Your assignment: Exact wording is required for every entry; transcribe all of them and leave the images out.

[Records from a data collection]
· · ·
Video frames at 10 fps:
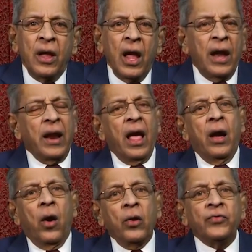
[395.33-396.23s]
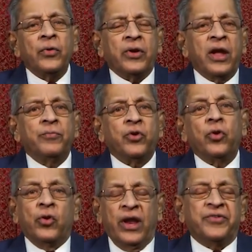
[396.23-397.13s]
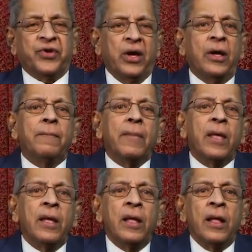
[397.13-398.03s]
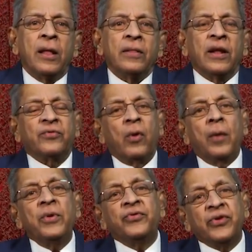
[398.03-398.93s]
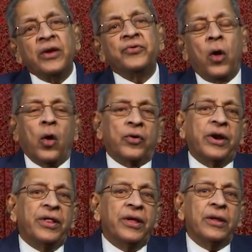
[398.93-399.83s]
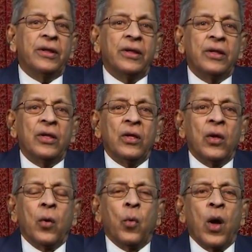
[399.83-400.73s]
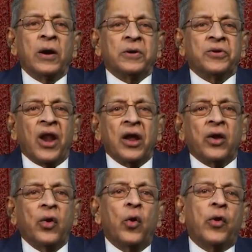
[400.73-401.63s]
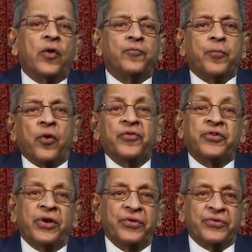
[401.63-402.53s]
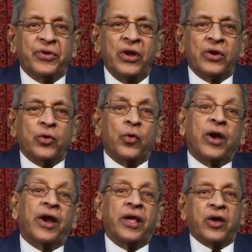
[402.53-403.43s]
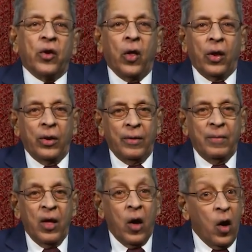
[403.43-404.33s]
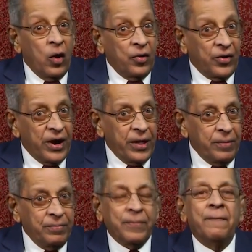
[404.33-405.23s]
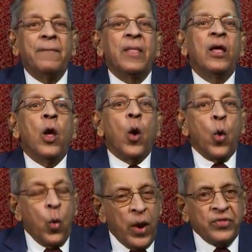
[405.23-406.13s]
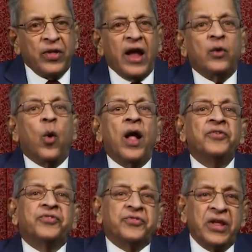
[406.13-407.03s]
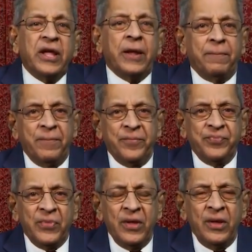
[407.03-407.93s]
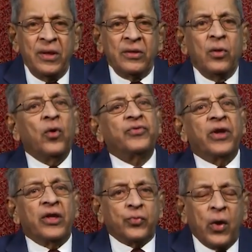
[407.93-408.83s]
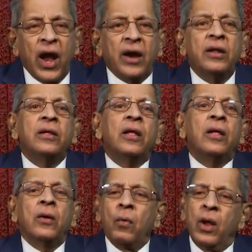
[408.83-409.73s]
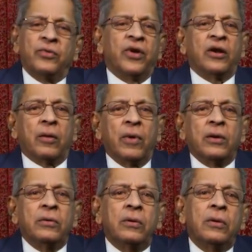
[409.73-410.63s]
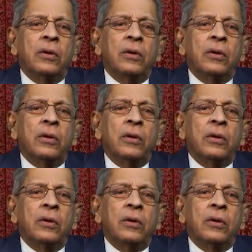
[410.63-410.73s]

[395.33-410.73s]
And I also came to know later that Swami sent already 1 truckload of provisions to Kodai Canal already with advanced team. Those days we had one gentleman,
· · ·
Reply:
Video frames at 10 fps:
[395.33-396.23s]
[396.23-397.13s]
[397.13-398.03s]
[398.03-398.93s]
[398.93-399.83s]
[399.83-400.73s]
[400.73-401.63s]
[401.63-402.53s]
[402.53-403.43s]
[403.43-404.33s]
[404.33-405.23s]
[405.23-406.13s]
[406.13-407.03s]
[407.03-407.93s]
[407.93-408.83s]
[408.83-409.73s]
[409.73-410.63s]
[410.63-410.73s]

[395.33-410.73s]
And I also came to know later that Swami sent already 1 truckload of provisions to Kodai Canal already with advanced team. Those days we had one gentleman,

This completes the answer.